BEGIN SUPPLIED RECORDS
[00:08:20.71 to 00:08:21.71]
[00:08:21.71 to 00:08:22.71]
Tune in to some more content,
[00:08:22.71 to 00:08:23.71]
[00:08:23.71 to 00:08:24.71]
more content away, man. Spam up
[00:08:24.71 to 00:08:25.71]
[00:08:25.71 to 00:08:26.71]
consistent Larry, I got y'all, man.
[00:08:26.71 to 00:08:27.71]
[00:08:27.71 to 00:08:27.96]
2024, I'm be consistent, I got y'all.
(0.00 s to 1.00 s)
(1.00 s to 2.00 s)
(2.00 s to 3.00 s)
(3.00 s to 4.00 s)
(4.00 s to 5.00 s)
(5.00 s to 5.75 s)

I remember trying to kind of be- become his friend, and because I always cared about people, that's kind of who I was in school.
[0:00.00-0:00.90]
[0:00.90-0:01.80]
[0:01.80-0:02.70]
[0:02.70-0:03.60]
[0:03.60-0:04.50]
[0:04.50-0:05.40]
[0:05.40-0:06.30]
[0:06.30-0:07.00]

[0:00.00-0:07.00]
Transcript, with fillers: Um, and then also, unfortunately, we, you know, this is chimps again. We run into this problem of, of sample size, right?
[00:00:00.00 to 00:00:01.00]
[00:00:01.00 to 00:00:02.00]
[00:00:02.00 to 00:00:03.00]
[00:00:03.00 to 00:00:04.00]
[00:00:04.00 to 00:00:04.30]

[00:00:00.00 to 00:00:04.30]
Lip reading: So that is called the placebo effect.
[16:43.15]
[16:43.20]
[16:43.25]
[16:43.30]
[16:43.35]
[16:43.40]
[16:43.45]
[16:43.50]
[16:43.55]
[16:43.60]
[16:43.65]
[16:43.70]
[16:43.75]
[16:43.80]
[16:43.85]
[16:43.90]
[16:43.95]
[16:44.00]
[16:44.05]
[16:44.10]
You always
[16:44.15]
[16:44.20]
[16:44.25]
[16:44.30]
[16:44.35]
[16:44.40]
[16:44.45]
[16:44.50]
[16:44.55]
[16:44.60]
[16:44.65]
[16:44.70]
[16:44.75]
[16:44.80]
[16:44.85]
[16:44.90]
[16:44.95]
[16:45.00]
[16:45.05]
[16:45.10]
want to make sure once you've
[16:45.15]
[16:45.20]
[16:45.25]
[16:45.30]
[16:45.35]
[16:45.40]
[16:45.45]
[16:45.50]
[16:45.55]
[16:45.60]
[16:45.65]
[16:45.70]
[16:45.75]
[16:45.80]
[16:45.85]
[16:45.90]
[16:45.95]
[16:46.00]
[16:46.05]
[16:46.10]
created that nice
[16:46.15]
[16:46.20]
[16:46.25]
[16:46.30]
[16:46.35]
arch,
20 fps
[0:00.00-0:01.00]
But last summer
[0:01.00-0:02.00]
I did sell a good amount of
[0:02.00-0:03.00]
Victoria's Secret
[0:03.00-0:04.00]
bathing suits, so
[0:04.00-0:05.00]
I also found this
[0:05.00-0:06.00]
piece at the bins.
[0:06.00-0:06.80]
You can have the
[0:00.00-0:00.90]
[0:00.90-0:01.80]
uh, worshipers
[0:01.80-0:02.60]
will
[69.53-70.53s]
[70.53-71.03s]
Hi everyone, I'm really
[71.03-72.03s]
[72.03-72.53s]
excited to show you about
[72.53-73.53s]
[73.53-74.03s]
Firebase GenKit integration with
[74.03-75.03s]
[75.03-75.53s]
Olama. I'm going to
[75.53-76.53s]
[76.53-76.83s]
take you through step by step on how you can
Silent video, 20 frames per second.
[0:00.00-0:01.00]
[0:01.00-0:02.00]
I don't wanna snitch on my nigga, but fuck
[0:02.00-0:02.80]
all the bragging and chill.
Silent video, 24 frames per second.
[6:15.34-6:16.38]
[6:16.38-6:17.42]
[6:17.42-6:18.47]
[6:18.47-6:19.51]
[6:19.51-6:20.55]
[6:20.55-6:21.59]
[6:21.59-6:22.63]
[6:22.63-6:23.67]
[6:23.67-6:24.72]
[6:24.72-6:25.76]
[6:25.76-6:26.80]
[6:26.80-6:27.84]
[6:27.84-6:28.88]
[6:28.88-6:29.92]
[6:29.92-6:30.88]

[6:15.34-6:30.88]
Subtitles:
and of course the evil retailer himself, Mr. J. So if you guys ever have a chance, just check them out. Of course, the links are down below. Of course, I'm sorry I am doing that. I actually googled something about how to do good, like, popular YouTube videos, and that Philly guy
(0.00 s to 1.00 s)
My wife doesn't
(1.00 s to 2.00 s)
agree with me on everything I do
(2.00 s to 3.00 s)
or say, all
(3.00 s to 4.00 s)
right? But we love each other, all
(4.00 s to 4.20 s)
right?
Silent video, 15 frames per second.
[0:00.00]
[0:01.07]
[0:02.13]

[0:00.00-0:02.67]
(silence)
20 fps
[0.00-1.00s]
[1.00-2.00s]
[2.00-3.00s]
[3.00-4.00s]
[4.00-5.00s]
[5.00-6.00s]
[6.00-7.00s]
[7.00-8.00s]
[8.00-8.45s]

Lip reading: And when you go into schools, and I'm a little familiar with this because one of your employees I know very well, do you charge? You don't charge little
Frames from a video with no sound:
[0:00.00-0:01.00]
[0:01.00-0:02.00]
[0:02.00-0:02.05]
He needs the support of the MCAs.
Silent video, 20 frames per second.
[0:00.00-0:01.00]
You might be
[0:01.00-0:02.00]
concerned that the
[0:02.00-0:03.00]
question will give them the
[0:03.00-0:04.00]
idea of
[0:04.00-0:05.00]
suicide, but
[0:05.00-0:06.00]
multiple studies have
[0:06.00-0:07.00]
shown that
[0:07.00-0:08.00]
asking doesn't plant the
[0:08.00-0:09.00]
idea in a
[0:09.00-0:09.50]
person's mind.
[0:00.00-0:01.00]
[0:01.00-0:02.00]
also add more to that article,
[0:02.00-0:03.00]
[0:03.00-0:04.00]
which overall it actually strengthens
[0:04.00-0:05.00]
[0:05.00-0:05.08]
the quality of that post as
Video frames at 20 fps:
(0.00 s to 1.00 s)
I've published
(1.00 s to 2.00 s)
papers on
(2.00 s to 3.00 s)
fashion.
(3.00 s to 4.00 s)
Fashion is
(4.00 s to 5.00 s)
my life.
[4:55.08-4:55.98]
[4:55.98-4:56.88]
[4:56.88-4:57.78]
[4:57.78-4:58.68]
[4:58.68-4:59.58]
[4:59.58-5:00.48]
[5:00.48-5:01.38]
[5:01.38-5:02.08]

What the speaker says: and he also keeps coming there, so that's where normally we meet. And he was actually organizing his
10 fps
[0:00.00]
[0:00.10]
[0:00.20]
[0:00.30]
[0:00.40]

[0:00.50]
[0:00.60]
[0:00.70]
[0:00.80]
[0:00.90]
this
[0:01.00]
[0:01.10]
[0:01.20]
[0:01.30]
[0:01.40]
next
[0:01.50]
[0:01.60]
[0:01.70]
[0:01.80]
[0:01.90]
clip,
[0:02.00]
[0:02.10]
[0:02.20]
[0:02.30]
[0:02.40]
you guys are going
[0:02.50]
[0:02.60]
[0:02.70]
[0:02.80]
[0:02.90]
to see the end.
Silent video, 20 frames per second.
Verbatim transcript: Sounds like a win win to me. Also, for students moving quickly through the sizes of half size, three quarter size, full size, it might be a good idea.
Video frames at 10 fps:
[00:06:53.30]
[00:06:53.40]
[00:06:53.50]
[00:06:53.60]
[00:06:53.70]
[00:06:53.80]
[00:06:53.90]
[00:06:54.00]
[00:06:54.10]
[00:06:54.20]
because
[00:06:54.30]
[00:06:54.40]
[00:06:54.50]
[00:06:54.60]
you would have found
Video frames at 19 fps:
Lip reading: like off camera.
END SUPPLIED RECORDS
■ PROBLEM ■
An exact copy of every record above is required.

■ SOLUTION BELOW ■
[00:08:20.71 to 00:08:21.71]
[00:08:21.71 to 00:08:22.71]
Tune in to some more content,
[00:08:22.71 to 00:08:23.71]
[00:08:23.71 to 00:08:24.71]
more content away, man. Spam up
[00:08:24.71 to 00:08:25.71]
[00:08:25.71 to 00:08:26.71]
consistent Larry, I got y'all, man.
[00:08:26.71 to 00:08:27.71]
[00:08:27.71 to 00:08:27.96]
2024, I'm be consistent, I got y'all.
(0.00 s to 1.00 s)
(1.00 s to 2.00 s)
(2.00 s to 3.00 s)
(3.00 s to 4.00 s)
(4.00 s to 5.00 s)
(5.00 s to 5.75 s)

I remember trying to kind of be- become his friend, and because I always cared about people, that's kind of who I was in school.
[0:00.00-0:00.90]
[0:00.90-0:01.80]
[0:01.80-0:02.70]
[0:02.70-0:03.60]
[0:03.60-0:04.50]
[0:04.50-0:05.40]
[0:05.40-0:06.30]
[0:06.30-0:07.00]

[0:00.00-0:07.00]
Transcript, with fillers: Um, and then also, unfortunately, we, you know, this is chimps again. We run into this problem of, of sample size, right?
[00:00:00.00 to 00:00:01.00]
[00:00:01.00 to 00:00:02.00]
[00:00:02.00 to 00:00:03.00]
[00:00:03.00 to 00:00:04.00]
[00:00:04.00 to 00:00:04.30]

[00:00:00.00 to 00:00:04.30]
Lip reading: So that is called the placebo effect.
[16:43.15]
[16:43.20]
[16:43.25]
[16:43.30]
[16:43.35]
[16:43.40]
[16:43.45]
[16:43.50]
[16:43.55]
[16:43.60]
[16:43.65]
[16:43.70]
[16:43.75]
[16:43.80]
[16:43.85]
[16:43.90]
[16:43.95]
[16:44.00]
[16:44.05]
[16:44.10]
You always
[16:44.15]
[16:44.20]
[16:44.25]
[16:44.30]
[16:44.35]
[16:44.40]
[16:44.45]
[16:44.50]
[16:44.55]
[16:44.60]
[16:44.65]
[16:44.70]
[16:44.75]
[16:44.80]
[16:44.85]
[16:44.90]
[16:44.95]
[16:45.00]
[16:45.05]
[16:45.10]
want to make sure once you've
[16:45.15]
[16:45.20]
[16:45.25]
[16:45.30]
[16:45.35]
[16:45.40]
[16:45.45]
[16:45.50]
[16:45.55]
[16:45.60]
[16:45.65]
[16:45.70]
[16:45.75]
[16:45.80]
[16:45.85]
[16:45.90]
[16:45.95]
[16:46.00]
[16:46.05]
[16:46.10]
created that nice
[16:46.15]
[16:46.20]
[16:46.25]
[16:46.30]
[16:46.35]
arch,
20 fps
[0:00.00-0:01.00]
But last summer
[0:01.00-0:02.00]
I did sell a good amount of
[0:02.00-0:03.00]
Victoria's Secret
[0:03.00-0:04.00]
bathing suits, so
[0:04.00-0:05.00]
I also found this
[0:05.00-0:06.00]
piece at the bins.
[0:06.00-0:06.80]
You can have the
[0:00.00-0:00.90]
[0:00.90-0:01.80]
uh, worshipers
[0:01.80-0:02.60]
will
[69.53-70.53s]
[70.53-71.03s]
Hi everyone, I'm really
[71.03-72.03s]
[72.03-72.53s]
excited to show you about
[72.53-73.53s]
[73.53-74.03s]
Firebase GenKit integration with
[74.03-75.03s]
[75.03-75.53s]
Olama. I'm going to
[75.53-76.53s]
[76.53-76.83s]
take you through step by step on how you can
Silent video, 20 frames per second.
[0:00.00-0:01.00]
[0:01.00-0:02.00]
I don't wanna snitch on my nigga, but fuck
[0:02.00-0:02.80]
all the bragging and chill.
Silent video, 24 frames per second.
[6:15.34-6:16.38]
[6:16.38-6:17.42]
[6:17.42-6:18.47]
[6:18.47-6:19.51]
[6:19.51-6:20.55]
[6:20.55-6:21.59]
[6:21.59-6:22.63]
[6:22.63-6:23.67]
[6:23.67-6:24.72]
[6:24.72-6:25.76]
[6:25.76-6:26.80]
[6:26.80-6:27.84]
[6:27.84-6:28.88]
[6:28.88-6:29.92]
[6:29.92-6:30.88]

[6:15.34-6:30.88]
Subtitles:
and of course the evil retailer himself, Mr. J. So if you guys ever have a chance, just check them out. Of course, the links are down below. Of course, I'm sorry I am doing that. I actually googled something about how to do good, like, popular YouTube videos, and that Philly guy
(0.00 s to 1.00 s)
My wife doesn't
(1.00 s to 2.00 s)
agree with me on everything I do
(2.00 s to 3.00 s)
or say, all
(3.00 s to 4.00 s)
right? But we love each other, all
(4.00 s to 4.20 s)
right?
Silent video, 15 frames per second.
[0:00.00]
[0:01.07]
[0:02.13]

[0:00.00-0:02.67]
(silence)
20 fps
[0.00-1.00s]
[1.00-2.00s]
[2.00-3.00s]
[3.00-4.00s]
[4.00-5.00s]
[5.00-6.00s]
[6.00-7.00s]
[7.00-8.00s]
[8.00-8.45s]

Lip reading: And when you go into schools, and I'm a little familiar with this because one of your employees I know very well, do you charge? You don't charge little
Frames from a video with no sound:
[0:00.00-0:01.00]
[0:01.00-0:02.00]
[0:02.00-0:02.05]
He needs the support of the MCAs.
Silent video, 20 frames per second.
[0:00.00-0:01.00]
You might be
[0:01.00-0:02.00]
concerned that the
[0:02.00-0:03.00]
question will give them the
[0:03.00-0:04.00]
idea of
[0:04.00-0:05.00]
suicide, but
[0:05.00-0:06.00]
multiple studies have
[0:06.00-0:07.00]
shown that
[0:07.00-0:08.00]
asking doesn't plant the
[0:08.00-0:09.00]
idea in a
[0:09.00-0:09.50]
person's mind.
[0:00.00-0:01.00]
[0:01.00-0:02.00]
also add more to that article,
[0:02.00-0:03.00]
[0:03.00-0:04.00]
which overall it actually strengthens
[0:04.00-0:05.00]
[0:05.00-0:05.08]
the quality of that post as
Video frames at 20 fps:
(0.00 s to 1.00 s)
I've published
(1.00 s to 2.00 s)
papers on
(2.00 s to 3.00 s)
fashion.
(3.00 s to 4.00 s)
Fashion is
(4.00 s to 5.00 s)
my life.
[4:55.08-4:55.98]
[4:55.98-4:56.88]
[4:56.88-4:57.78]
[4:57.78-4:58.68]
[4:58.68-4:59.58]
[4:59.58-5:00.48]
[5:00.48-5:01.38]
[5:01.38-5:02.08]

What the speaker says: and he also keeps coming there, so that's where normally we meet. And he was actually organizing his
10 fps
[0:00.00]
[0:00.10]
[0:00.20]
[0:00.30]
[0:00.40]

[0:00.50]
[0:00.60]
[0:00.70]
[0:00.80]
[0:00.90]
this
[0:01.00]
[0:01.10]
[0:01.20]
[0:01.30]
[0:01.40]
next
[0:01.50]
[0:01.60]
[0:01.70]
[0:01.80]
[0:01.90]
clip,
[0:02.00]
[0:02.10]
[0:02.20]
[0:02.30]
[0:02.40]
you guys are going
[0:02.50]
[0:02.60]
[0:02.70]
[0:02.80]
[0:02.90]
to see the end.
Silent video, 20 frames per second.
Verbatim transcript: Sounds like a win win to me. Also, for students moving quickly through the sizes of half size, three quarter size, full size, it might be a good idea.
Video frames at 10 fps:
[00:06:53.30]
[00:06:53.40]
[00:06:53.50]
[00:06:53.60]
[00:06:53.70]
[00:06:53.80]
[00:06:53.90]
[00:06:54.00]
[00:06:54.10]
[00:06:54.20]
because
[00:06:54.30]
[00:06:54.40]
[00:06:54.50]
[00:06:54.60]
you would have found
Video frames at 19 fps:
Lip reading: like off camera.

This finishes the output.